Although operating just 2 days per week, and doing many surgeries for
animals coming from neighboring counties, as well as locally, SNIP
House did more sterilizations of Crook County animals per Crook County
human population per year than any other spay/neuter project.
Using national statistics on pet ownership per population and
percentages of animals already altered (which, apparently, are not
accurate to apply to Crook County) SNIP House must have fixed the same
animals over and over.
In addition to the same methods that were so successful with the Neutermobile, SNIP House added others.
1. Ferals Fixed Free
2. Kittens fixed free, when brought in with the mother cat
3. Free Pit Bulls
4. Extraordinary facilities and care.
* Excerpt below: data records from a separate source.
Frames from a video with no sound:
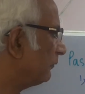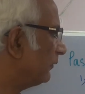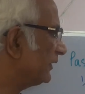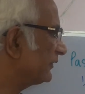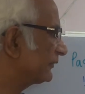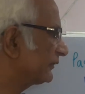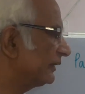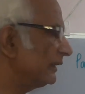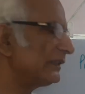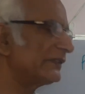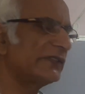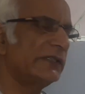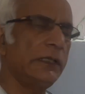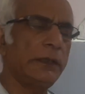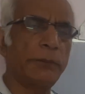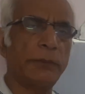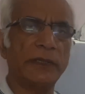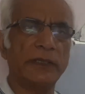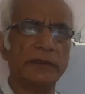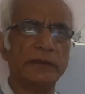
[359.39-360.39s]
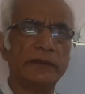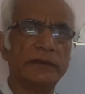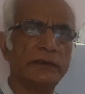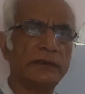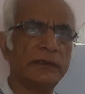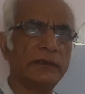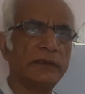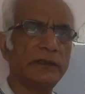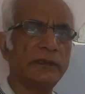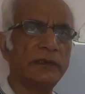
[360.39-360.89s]
was still sleeping.
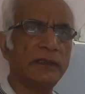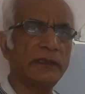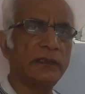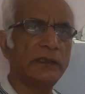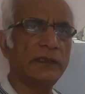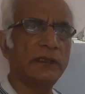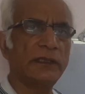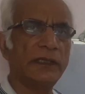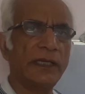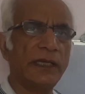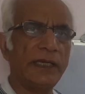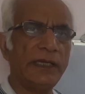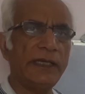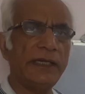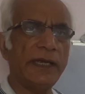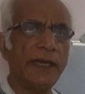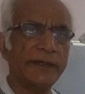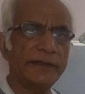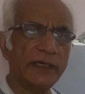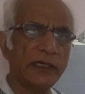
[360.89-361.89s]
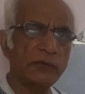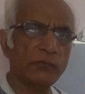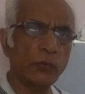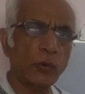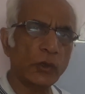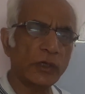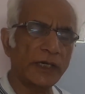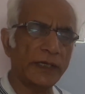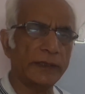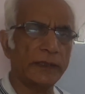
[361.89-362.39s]
He had not
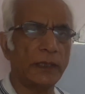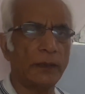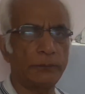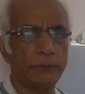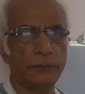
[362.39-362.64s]
woken up.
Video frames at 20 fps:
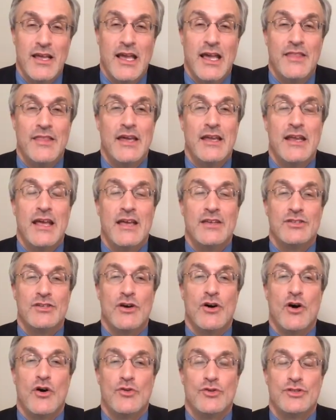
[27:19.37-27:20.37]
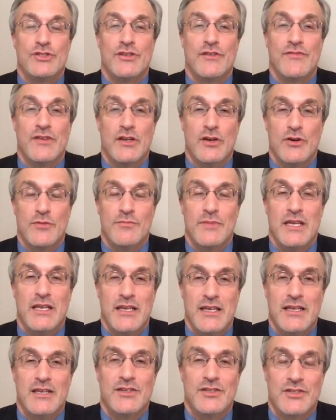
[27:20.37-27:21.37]
and then has a host of
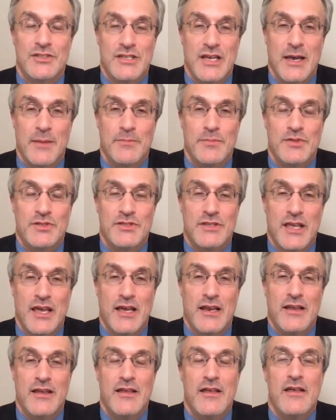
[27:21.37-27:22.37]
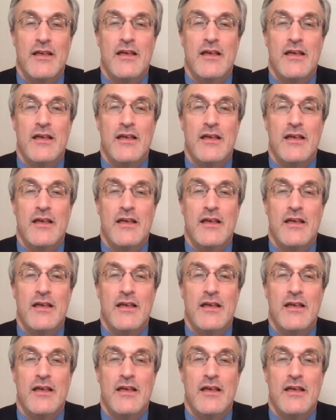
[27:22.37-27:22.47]
intermediate steps that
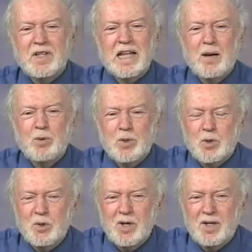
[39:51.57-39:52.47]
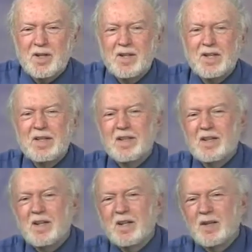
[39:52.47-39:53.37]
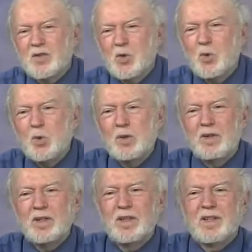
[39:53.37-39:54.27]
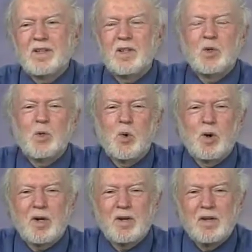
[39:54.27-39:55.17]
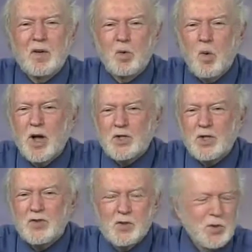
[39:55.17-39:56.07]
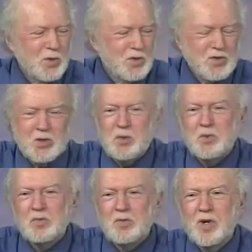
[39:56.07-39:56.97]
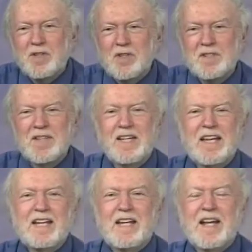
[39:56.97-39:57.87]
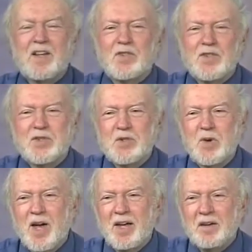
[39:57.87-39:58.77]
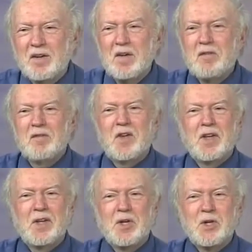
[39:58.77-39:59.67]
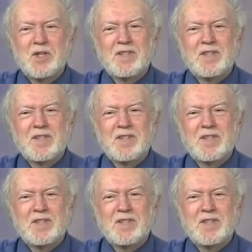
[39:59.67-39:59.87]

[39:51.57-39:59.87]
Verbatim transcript: laboratory uh, school uh, in New York, watching students do forensic D N A analysis, so I had a fairly good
As an MD,
Leslie insisted on the same standards for animals as she would take
with humans. SNIP House is all stainless-steel and
immaculate. It has 3 sets of washers and dryers, one used
exclusively for surgical laundry. After surgery, all animals get
sub-q fluids with B vitamins, are placed on a heated table with a
heating pad over them. Volunteers monitor closely, recording
heart and respiration rates and capillary refill rate regularly.
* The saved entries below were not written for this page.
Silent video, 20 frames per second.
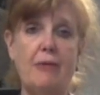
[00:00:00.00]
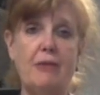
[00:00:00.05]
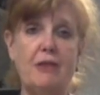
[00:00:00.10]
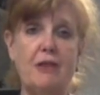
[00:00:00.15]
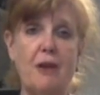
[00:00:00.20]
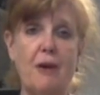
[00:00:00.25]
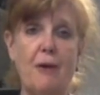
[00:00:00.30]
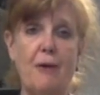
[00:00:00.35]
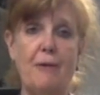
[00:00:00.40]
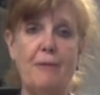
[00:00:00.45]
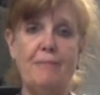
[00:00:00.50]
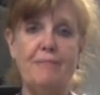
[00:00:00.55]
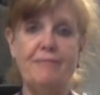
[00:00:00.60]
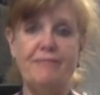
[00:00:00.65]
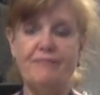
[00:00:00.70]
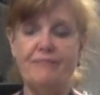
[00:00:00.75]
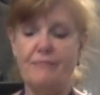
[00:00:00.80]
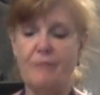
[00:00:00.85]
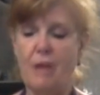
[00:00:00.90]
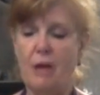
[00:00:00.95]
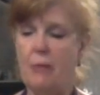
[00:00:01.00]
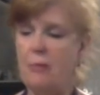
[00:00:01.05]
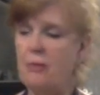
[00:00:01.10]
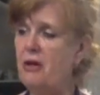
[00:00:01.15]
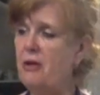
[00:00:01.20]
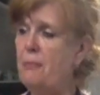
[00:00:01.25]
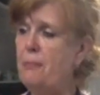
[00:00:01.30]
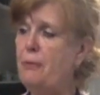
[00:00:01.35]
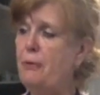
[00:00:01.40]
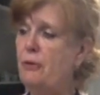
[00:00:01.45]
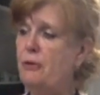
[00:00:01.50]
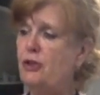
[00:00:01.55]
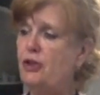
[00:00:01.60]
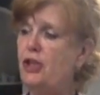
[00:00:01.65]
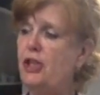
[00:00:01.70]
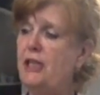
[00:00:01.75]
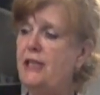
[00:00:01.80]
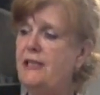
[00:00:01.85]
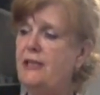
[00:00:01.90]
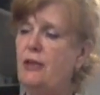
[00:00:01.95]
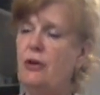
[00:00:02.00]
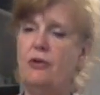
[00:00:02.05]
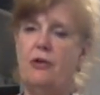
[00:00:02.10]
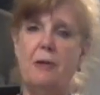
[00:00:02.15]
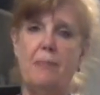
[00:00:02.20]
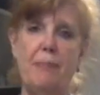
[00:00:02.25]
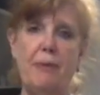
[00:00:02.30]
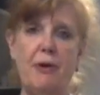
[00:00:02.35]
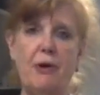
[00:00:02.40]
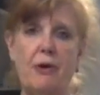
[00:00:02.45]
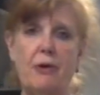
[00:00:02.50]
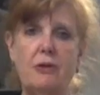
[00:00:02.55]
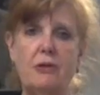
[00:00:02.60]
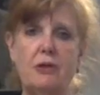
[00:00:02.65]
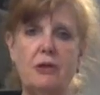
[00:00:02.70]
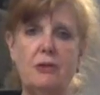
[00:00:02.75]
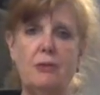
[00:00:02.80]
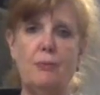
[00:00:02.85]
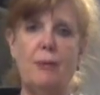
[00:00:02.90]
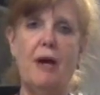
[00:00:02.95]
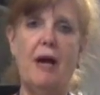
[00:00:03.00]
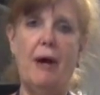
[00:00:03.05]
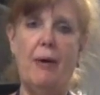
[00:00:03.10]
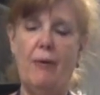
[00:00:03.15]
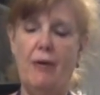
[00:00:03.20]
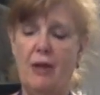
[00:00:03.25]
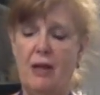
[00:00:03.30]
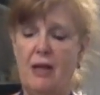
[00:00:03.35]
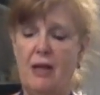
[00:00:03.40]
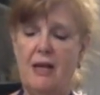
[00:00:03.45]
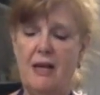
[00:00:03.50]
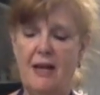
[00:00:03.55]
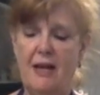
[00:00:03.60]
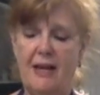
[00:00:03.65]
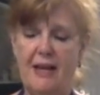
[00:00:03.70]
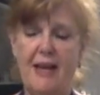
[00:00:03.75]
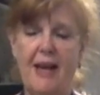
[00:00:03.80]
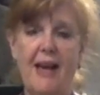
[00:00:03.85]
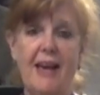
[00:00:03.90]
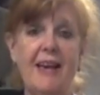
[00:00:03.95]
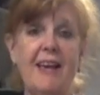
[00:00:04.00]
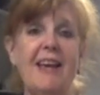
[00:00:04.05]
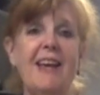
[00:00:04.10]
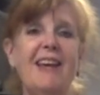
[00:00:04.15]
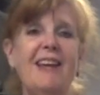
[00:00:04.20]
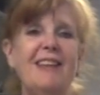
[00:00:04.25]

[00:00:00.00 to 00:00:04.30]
So I'm going to put cheese on the burgers as well, okay?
Vet and vet tech are within shouting distance at all times in case of
5. Extra care. SNIP House routinely trims nails
and grooms animals while they’re in post-op. As needed and time
allows, they also clean teeth. If additional care is needed, they
would, for example, remove a tumor and send it out for a biopsy.
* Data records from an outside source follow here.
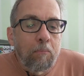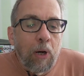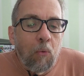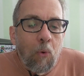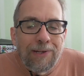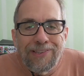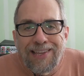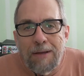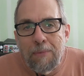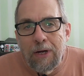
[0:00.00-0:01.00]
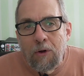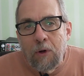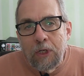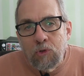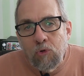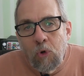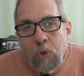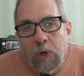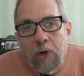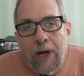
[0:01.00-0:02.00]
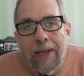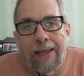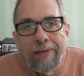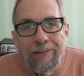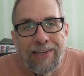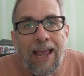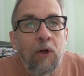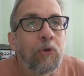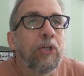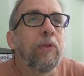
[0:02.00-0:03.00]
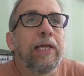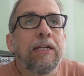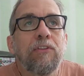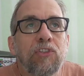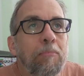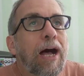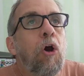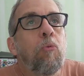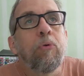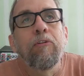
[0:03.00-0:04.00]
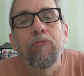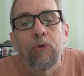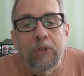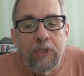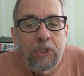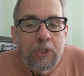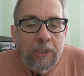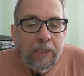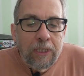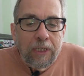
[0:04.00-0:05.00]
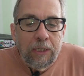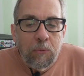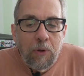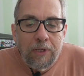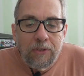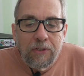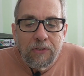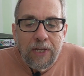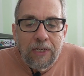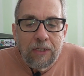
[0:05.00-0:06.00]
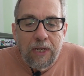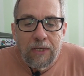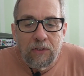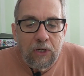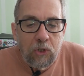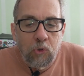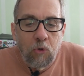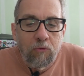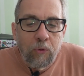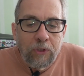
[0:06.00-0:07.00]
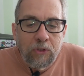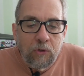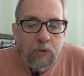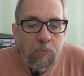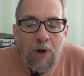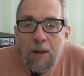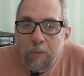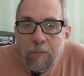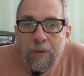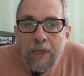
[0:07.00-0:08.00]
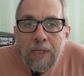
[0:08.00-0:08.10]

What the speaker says: But once that microcontroller has calculated some output voltage it wants to send as a control voltage, there's a problem,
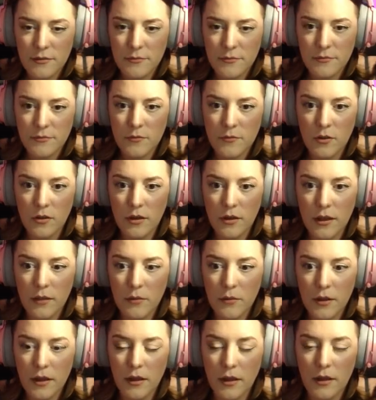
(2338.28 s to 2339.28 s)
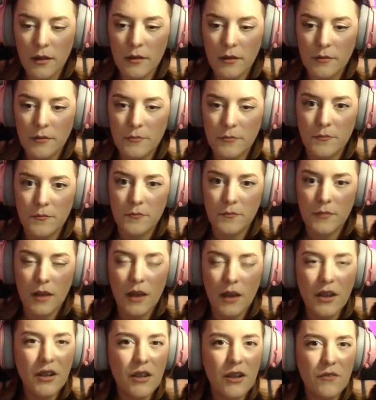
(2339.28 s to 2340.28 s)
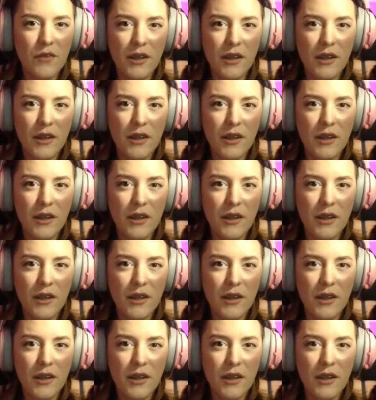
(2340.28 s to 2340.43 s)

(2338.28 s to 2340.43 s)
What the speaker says: Right, here we go. I don't know if I need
All of this done at no extra charge to the pet caregiver.
Prineville’s shelter saw a drop in cat intake and euthanasia as early
as 2004. Leslie joined the shelter’s Board of Directors and
brought in a new shelter manager who shared her drive to end the
unnecessary shelter killing. Leslie and SNIP House volunteers
were providing foster care for treatable animals. At one point,
one foster home was Ringworm House, with about a dozen animals being
treated for ringworm until they could be adopted, something shelters
are reluctant to do to avoid further contamination. Volunteers,
at their own expense, were arranging adoptions out of state and
transporting animals to their new homes.
In 2008, SNIP House opened their HART Center, so even more treatable
animals can be made adoptable without the risk of shelter animals
catching communicable diseases. They also opened Norma’s House,
where feral mothers can raise their kittens while the kittens are tamed
and made ready for adoption.
This is not a case where a shelter goes no-kill, but has a waiting list
for 2 months for an animal to get in and many animals end up
abandoned. This is not a case where a shelter goes no-kill and
takes in only the most adoptable animals. Nor where there’s
another shelter down the road that euthanizes the unwanted
animals. Quite the contrary. Crook County has had such a
reduction in their problems that they often take in cases of treatable
animals from shelters in the neighboring, more populous Deschutes
Can Lane County do the same? Lane County has a human population
over 16 times that of Crook County, and probably about as many
more animals. On the other hand, the Eugene City
Spay/Neuter Clinic has been doing over 3000 surgeries a year for many
years, Greenhill’s clinic has been busy for a few years now and is
getting busier. The Feral Cat Coalition came to Eugene from Oct
2002 to Dec 2006, doing 6 clinics/year, doing 1600 cats. The
Neutermobile was here in 2004, doing over 600 surgieres in a few
months. The Neuterscooter is making regular visits to Lane
County. WAG opened this year, 2008, and began full-time in June,
with over 100 surgeries per week when at full capacity. With some
serious work on promoting and funding spay/neuter, hopefully
implementing as much of Prineville’s programs as possible, yes, the
same thing can happen in Lane County.